Fuera como fuese, la condena del poder religioso judío y la aquiescencia del poder civil romano llevaron a Jesús a la cruz, uno de los más espantosos tormentos utilizados por las autoridades romanas para las ejecuciones. El tormento no era exactamente como se ha solido representar en el arte y la cultura popular. Como indica el profesor Ehrman, «los romanos tomaban estacas y las clavaban atravesando los huesos de las muñecas, no las manos como se suele representar en el imaginario popular. Atravesando la muñeca se conseguía que cuando la persona era colgada de la cruz los miembros no se desgarrasen, de modo que la víctima quedaba sujeta a ésta. No eran alzados a gran altura, como se suele imaginar, sino sólo lo justo para elevarlos del suelo y poder dejarlos a la vista de todo el que pasase. La muerte solía producirse por asfixia debido al estiramiento de los pulmones: para que la persona pudiese respirar tenía que empujar hacia arriba desde los pies, así que aguantaba mientras sus fuerzas respondían. Se conocen casos de crucifixiones que duraron tres y cuatro días». A este respecto, el profesor Crossan señala: «La crucifixión romana estaba pensada como una forma de terrorismo de Estado con el fin de amedrentar a las clases inferiores. Normalmente los cuerpos se dejaban en la cruz hasta que eran devorados por animales salvajes. Se abandonaban allí y no los recogían hasta que no quedaba nada para ser enterrado. Era eso lo que hacía la crucifixión tan terrible.
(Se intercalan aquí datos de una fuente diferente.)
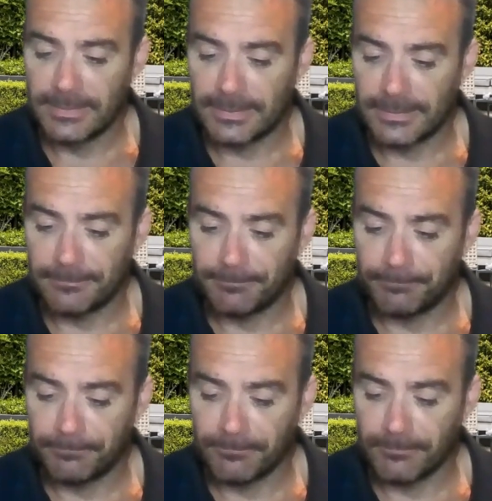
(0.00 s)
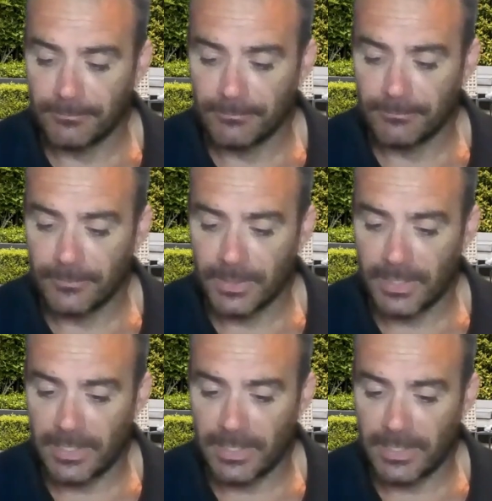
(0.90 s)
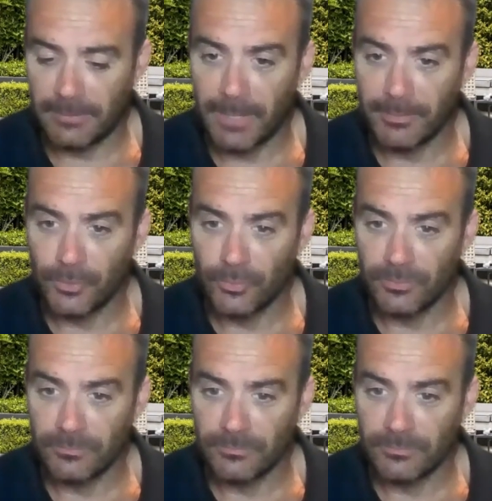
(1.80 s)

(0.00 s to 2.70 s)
The barbecue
Pensamos en ella como algo muy doloroso pero los romanos no calculaban el dolor, calculaban la vergüenza. Dejar el cuerpo sin enterrar realmente aniquilaba a una persona en el mundo antiguo». Sin lugar a dudas, con semejante pena las autoridades romanas dejaron claro que acabaron considerando también a Jesús como un individuo peligroso al que se castigó con gran severidad.
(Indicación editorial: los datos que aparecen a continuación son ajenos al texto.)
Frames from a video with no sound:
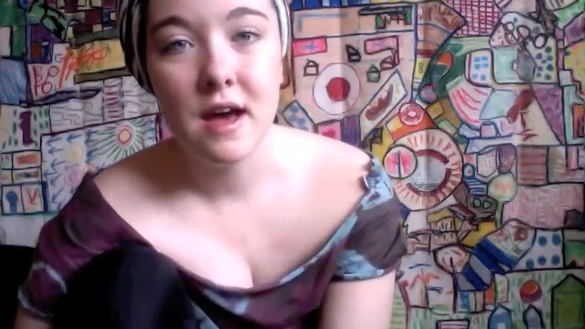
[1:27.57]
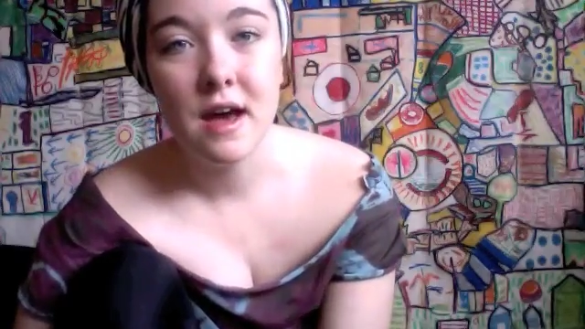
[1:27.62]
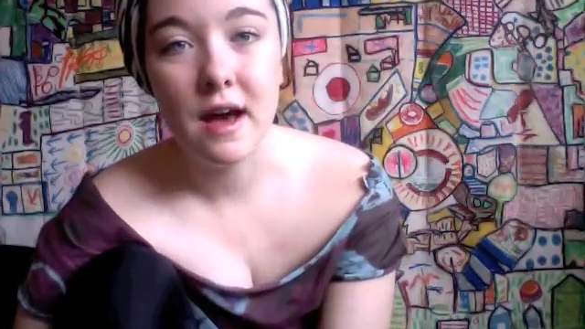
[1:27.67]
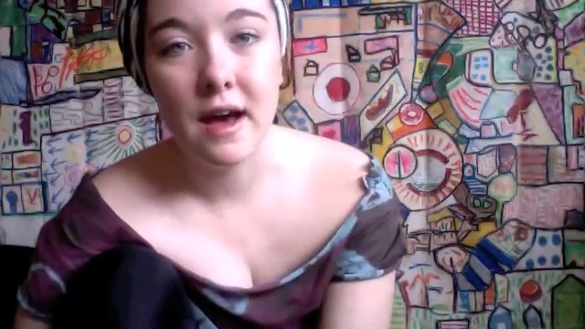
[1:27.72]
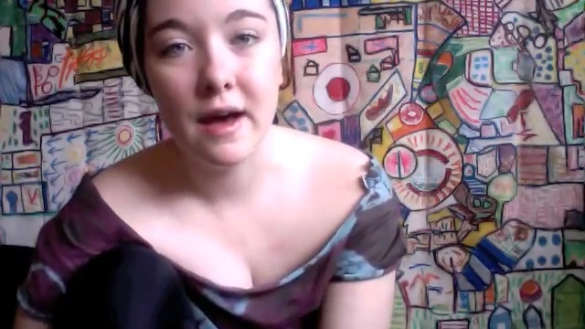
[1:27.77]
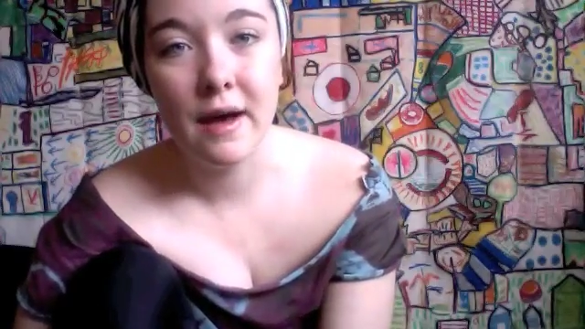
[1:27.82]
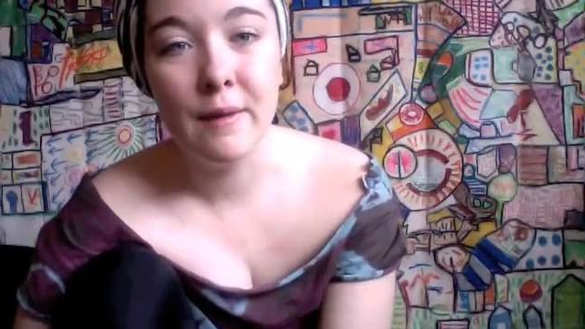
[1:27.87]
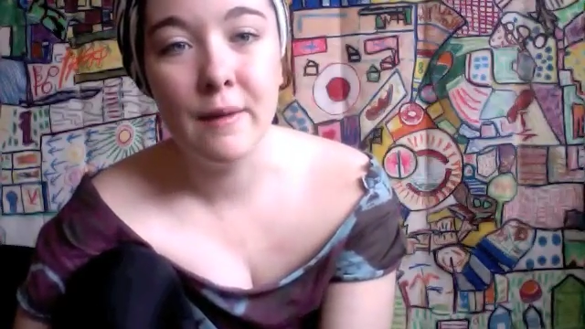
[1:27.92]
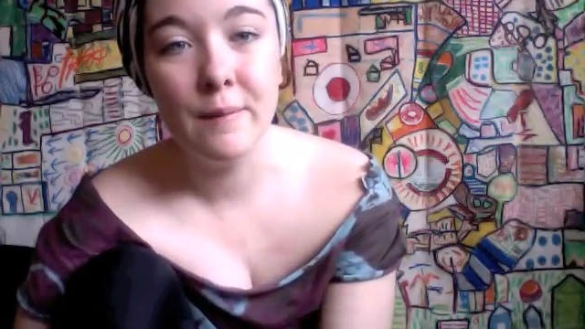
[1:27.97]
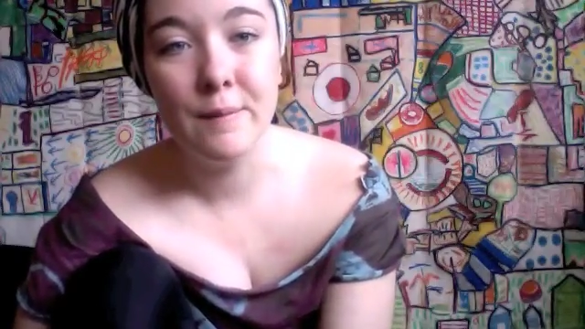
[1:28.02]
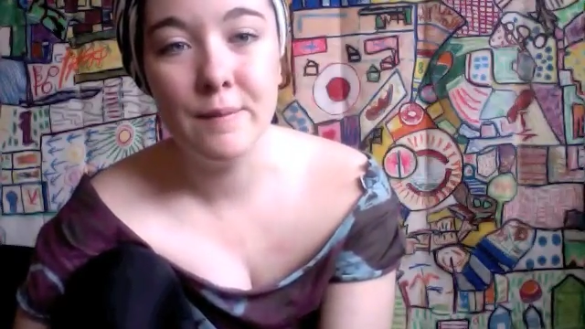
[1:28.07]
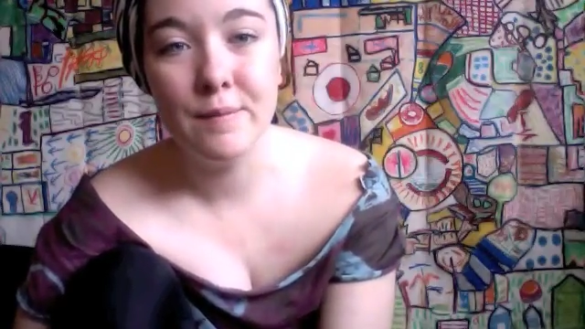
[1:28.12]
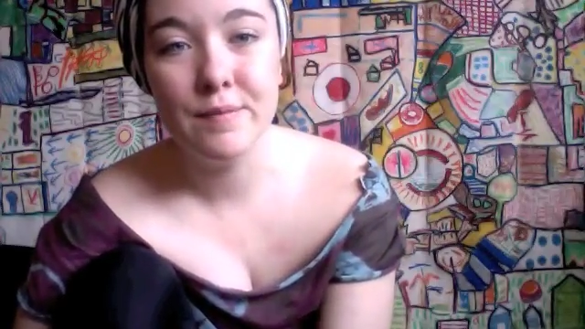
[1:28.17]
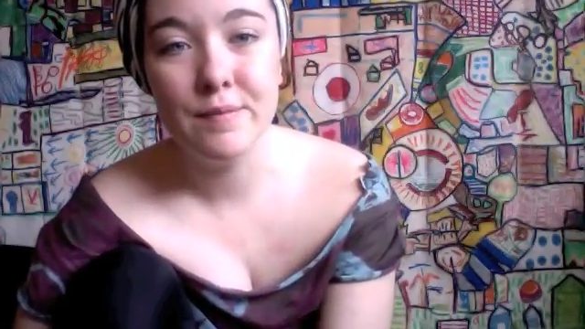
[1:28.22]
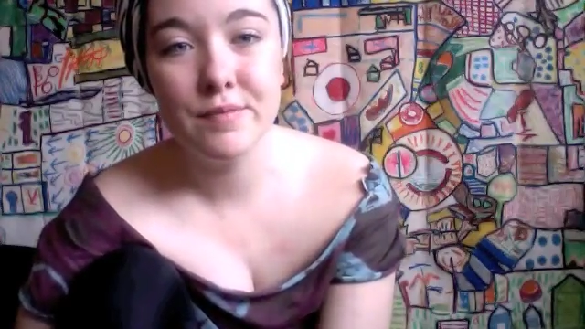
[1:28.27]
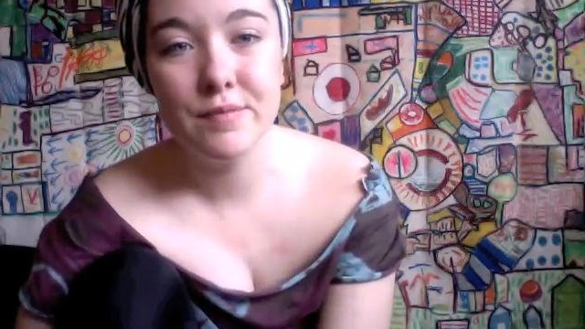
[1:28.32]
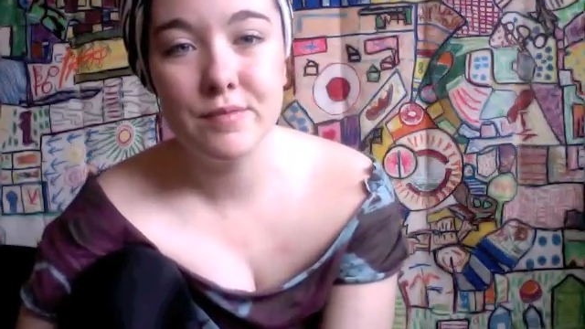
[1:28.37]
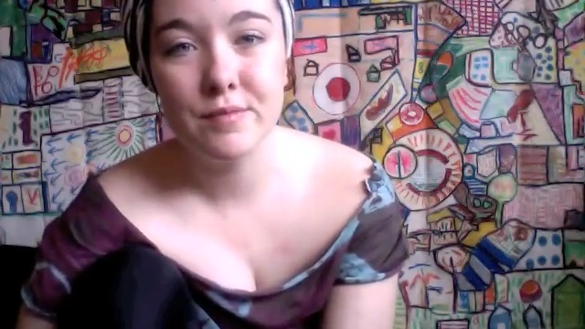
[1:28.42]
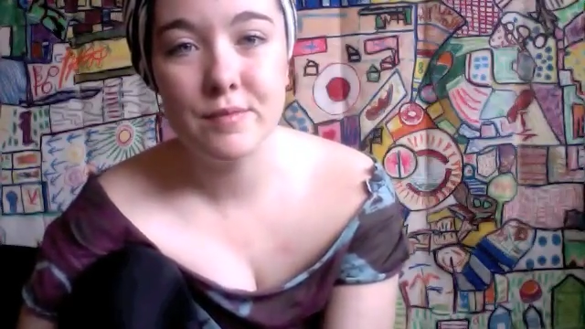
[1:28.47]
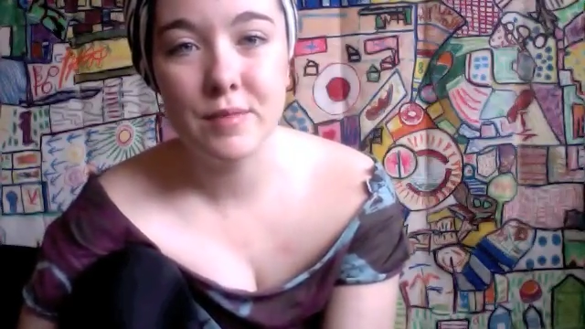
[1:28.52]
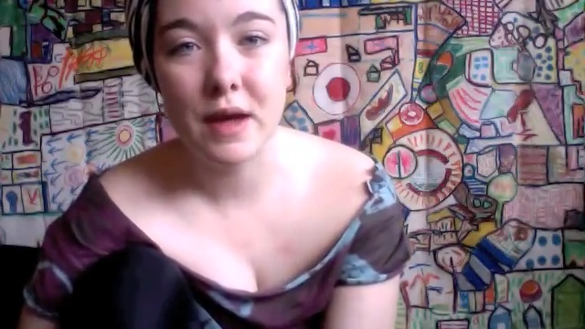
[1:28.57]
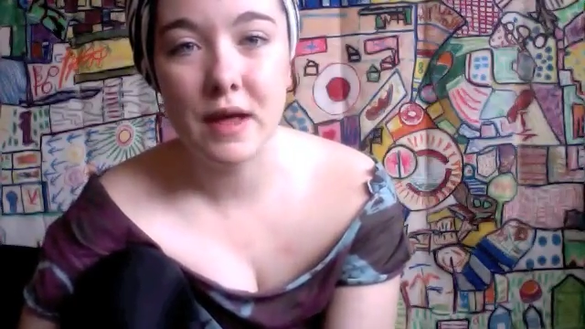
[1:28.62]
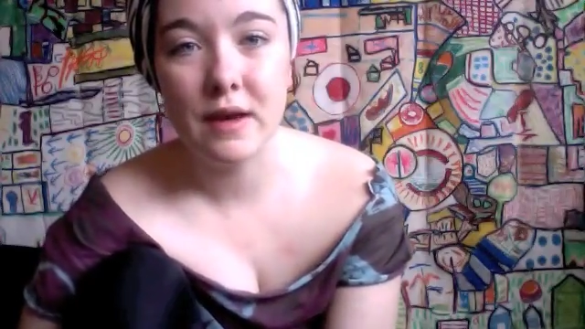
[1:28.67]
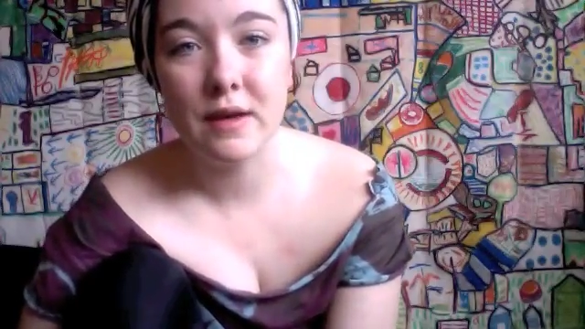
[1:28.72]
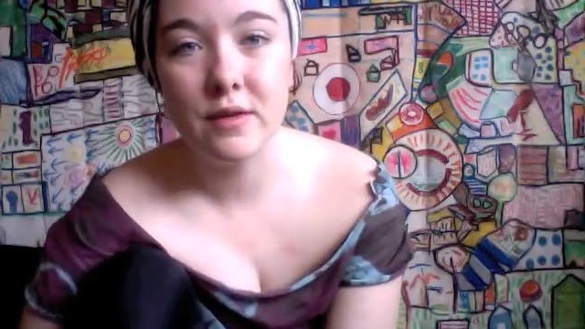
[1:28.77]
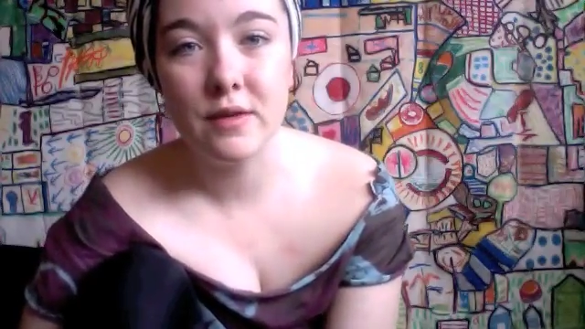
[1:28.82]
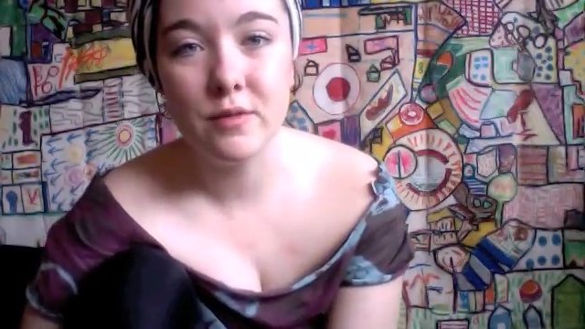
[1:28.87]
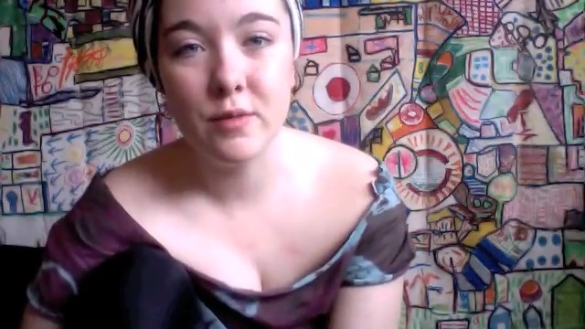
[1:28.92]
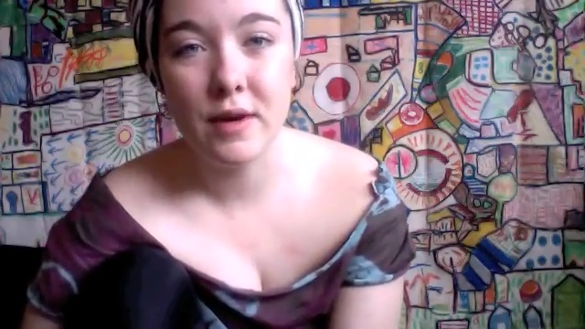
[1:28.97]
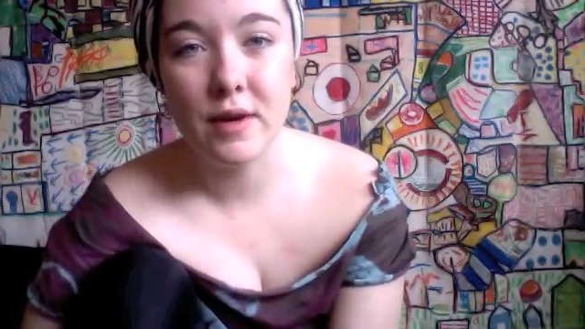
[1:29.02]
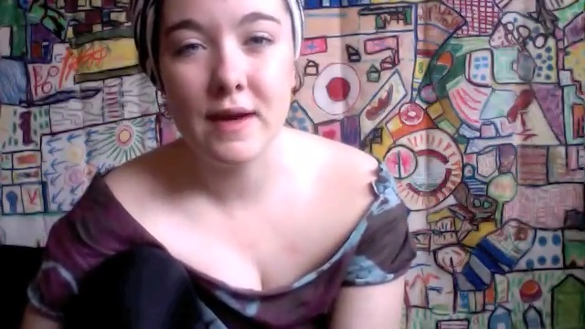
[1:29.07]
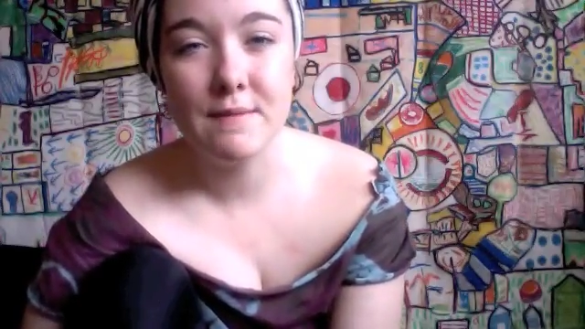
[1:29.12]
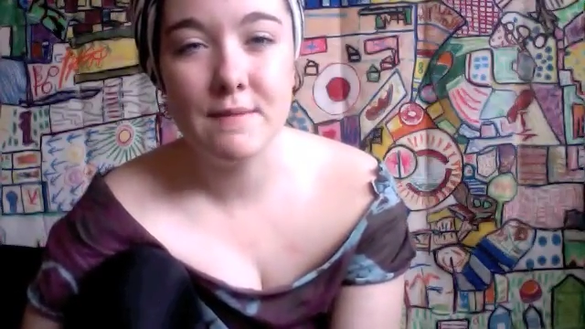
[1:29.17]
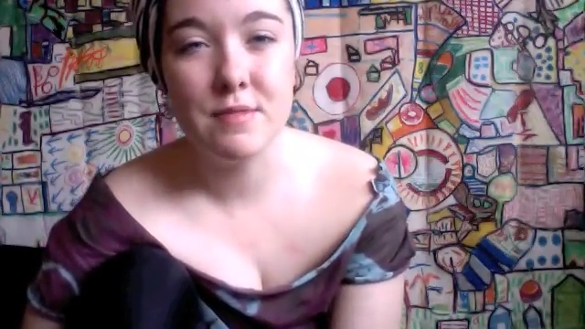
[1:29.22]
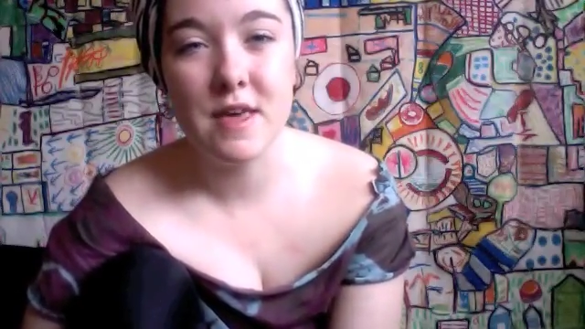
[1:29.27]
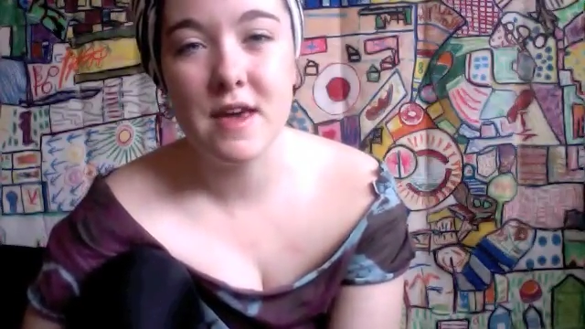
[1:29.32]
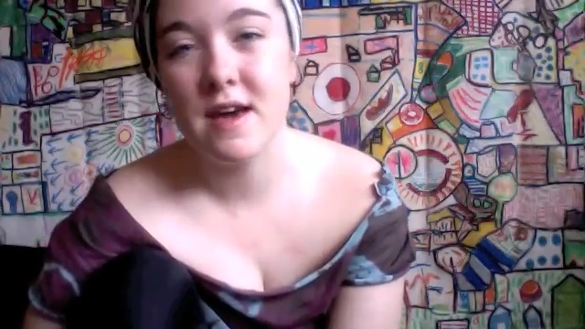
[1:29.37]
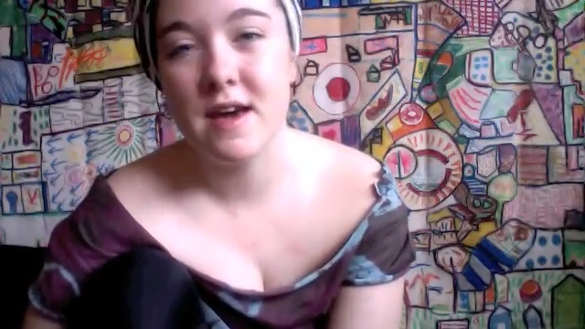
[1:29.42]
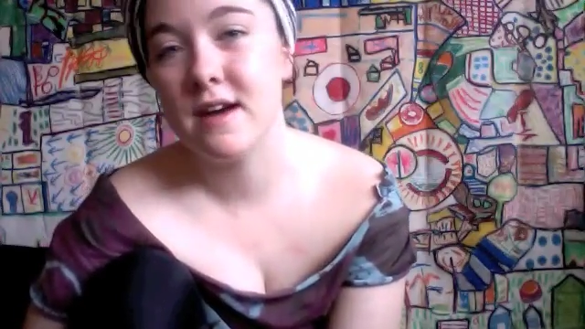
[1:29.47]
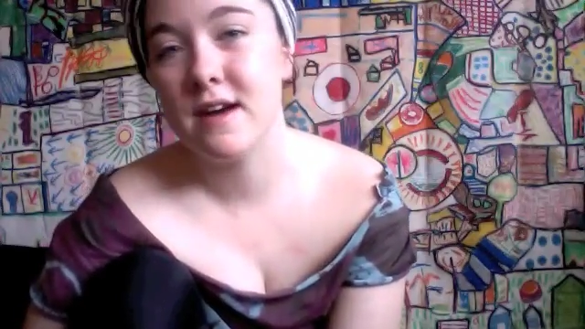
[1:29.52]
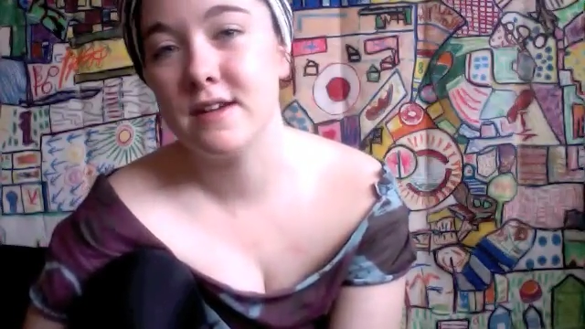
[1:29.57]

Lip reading: But when I'm there,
Según el relato evangélico, Jesús murió en la cruz prácticamente solo, seguido únicamente por tres de las mujeres que le acompañaron durante su predicación —y según el Evangelio de Juan (19, 25-27), también por su madre y uno de sus doce discípulos—, entre el escarnio con que le obsequiaban aquellos que habían urdido su final, en un paraje extramuros de Jerusalén llamado Gólgota (en arameo, «lugar del cráneo», traducido al latín como Calvaria). Los Evangelios coinciden en que su cuerpo no quedó expuesto tras su muerte. Crucificado en la hora tertia (nueve de la mañana) del viernes previo a la Pascua, murió en torno a la hora sexta (tres de la tarde) de ese mismo día. Un rico seguidor de Jesús, José de Arimatea, obtendría de Pilato el permiso para tomar su cuerpo sin vida y depositarlo en un sepulcro de su propiedad.

A partir de aquí acaba la posible reconstrucción histórica de la peripecia vital de Jesús de Nazaret y empieza el terreno de la fe. Los cuatro Evangelios terminan con el relato de la resurrección de Jesús y sus apariciones posteriores a sus discípulos. Pero independientemente de lo que sucediese tras su muerte, lo que es indudable es que su mensaje no murió con él. A partir de ese momento sus seguidores comenzaron a organizarse como un grupo estable dentro de la comunidad judía y, pocos años más tarde, gracias a la actividad misionera de Pablo de Tarso, el mensaje de Jesús comenzó a llegar a amplias zonas del Mediterráneo oriental e incluso a la misma Roma. La razón de su supervivencia y difusión quizá sea, como afirma el profesor Crossan, que «Jesús encarna un sueño, un profundo y antiguo sueño hondamente arraigado en el espíritu humano por un mundo de justicia e igualdad radicales, por un mundo no de dominación sino de capacidad para actuar, y sobre todo por el anuncio de que lo que preocupa a Dios no es un mundo de dominación sino de justicia. Ése es el legado siempre perdurable de Jesús, y mientras que ese sueño siga vivo, Jesús también seguirá vivo».